__Goal of the exercise__
Any picture in the range stays out of the copy; retype exactly the lines from the one with "[00:00:03.80]" to the end of the listing.

__Excerpted records__

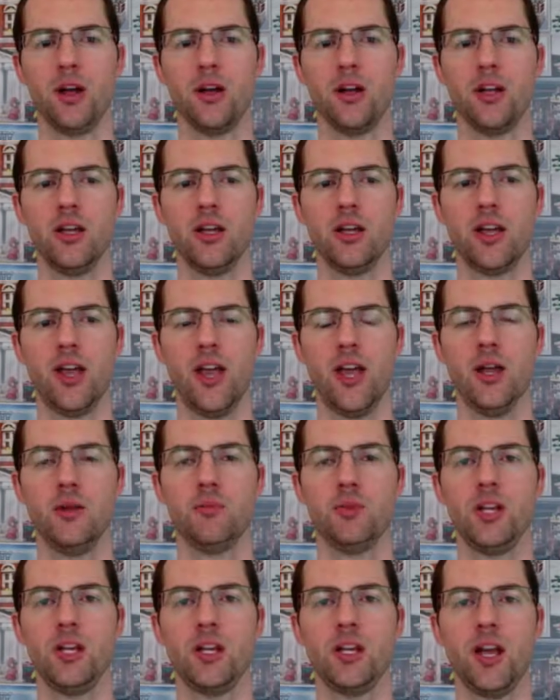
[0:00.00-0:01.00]
It can
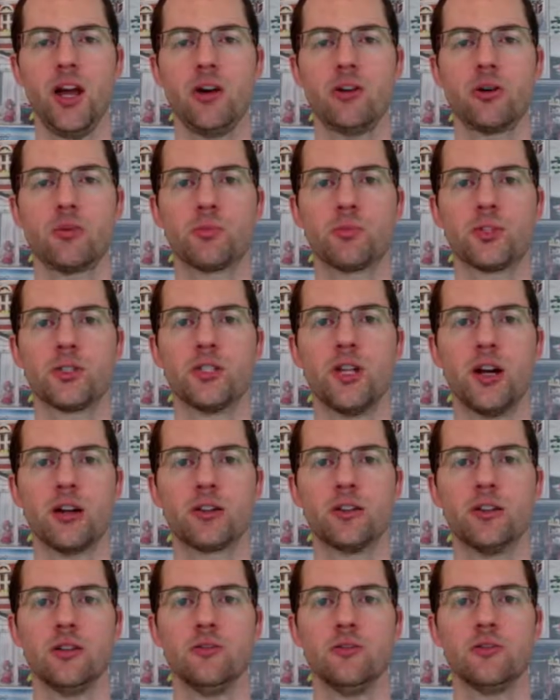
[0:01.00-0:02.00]
be
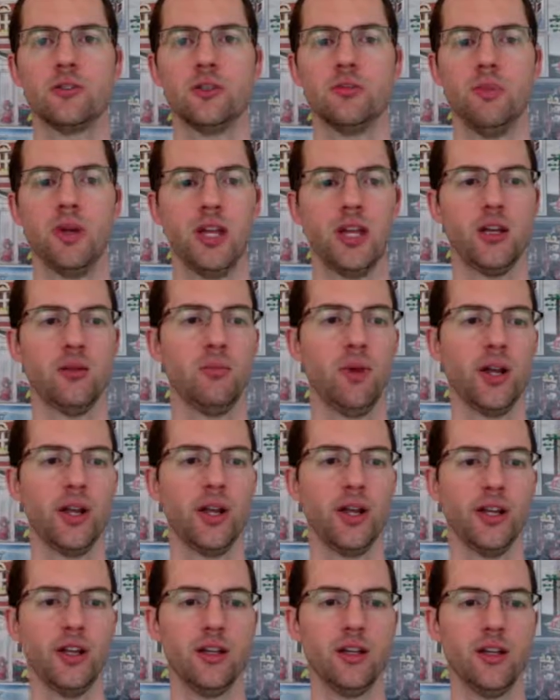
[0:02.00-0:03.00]
counterproductive to making
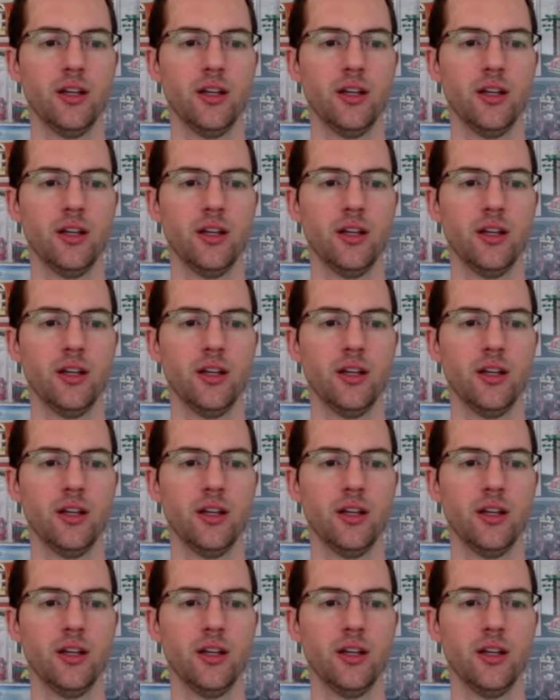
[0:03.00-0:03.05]
money.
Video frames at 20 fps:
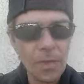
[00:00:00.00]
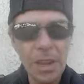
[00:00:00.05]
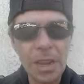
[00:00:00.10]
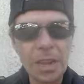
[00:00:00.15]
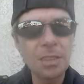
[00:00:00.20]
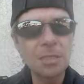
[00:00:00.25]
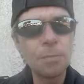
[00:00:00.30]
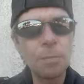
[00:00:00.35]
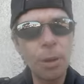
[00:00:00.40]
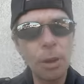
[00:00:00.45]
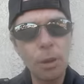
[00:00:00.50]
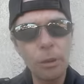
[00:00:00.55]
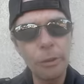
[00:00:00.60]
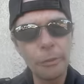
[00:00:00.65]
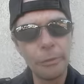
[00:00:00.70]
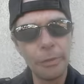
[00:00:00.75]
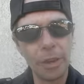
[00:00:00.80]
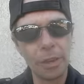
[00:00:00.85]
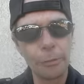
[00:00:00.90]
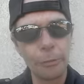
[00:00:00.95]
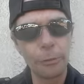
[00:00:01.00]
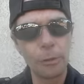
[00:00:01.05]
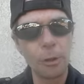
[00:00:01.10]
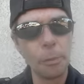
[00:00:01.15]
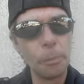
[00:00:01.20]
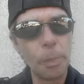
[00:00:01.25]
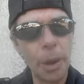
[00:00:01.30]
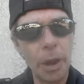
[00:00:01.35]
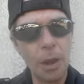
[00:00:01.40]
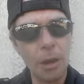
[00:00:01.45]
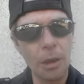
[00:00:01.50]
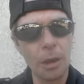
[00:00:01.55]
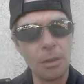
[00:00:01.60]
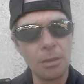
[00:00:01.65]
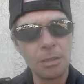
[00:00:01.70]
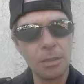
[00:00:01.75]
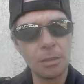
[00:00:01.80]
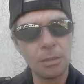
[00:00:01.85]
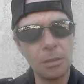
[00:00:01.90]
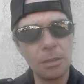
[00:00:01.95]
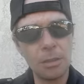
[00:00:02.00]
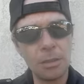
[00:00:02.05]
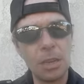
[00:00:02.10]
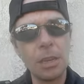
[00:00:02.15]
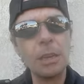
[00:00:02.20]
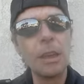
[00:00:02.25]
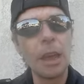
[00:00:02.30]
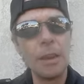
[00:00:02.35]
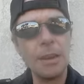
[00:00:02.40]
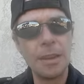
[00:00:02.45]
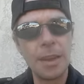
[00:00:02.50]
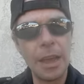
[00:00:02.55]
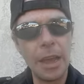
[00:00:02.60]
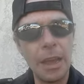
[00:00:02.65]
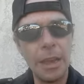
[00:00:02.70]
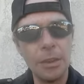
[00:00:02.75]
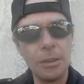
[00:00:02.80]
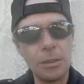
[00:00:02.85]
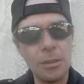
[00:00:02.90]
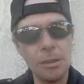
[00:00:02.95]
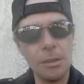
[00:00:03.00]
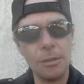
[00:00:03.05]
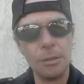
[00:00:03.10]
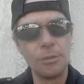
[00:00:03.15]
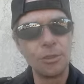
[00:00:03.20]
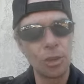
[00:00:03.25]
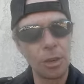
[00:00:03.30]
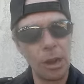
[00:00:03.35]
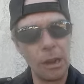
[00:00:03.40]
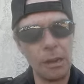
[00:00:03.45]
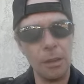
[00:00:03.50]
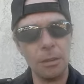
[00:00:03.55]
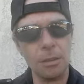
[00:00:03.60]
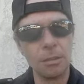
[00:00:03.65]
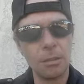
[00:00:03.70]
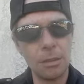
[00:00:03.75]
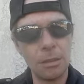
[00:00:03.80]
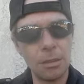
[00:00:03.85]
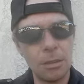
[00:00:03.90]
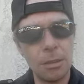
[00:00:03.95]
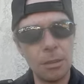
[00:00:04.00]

It's perfect for a parent to dedicate to their child.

__Worked solution__
[00:00:03.80]
[00:00:03.85]
[00:00:03.90]
[00:00:03.95]
[00:00:04.00]

It's perfect for a parent to dedicate to their child.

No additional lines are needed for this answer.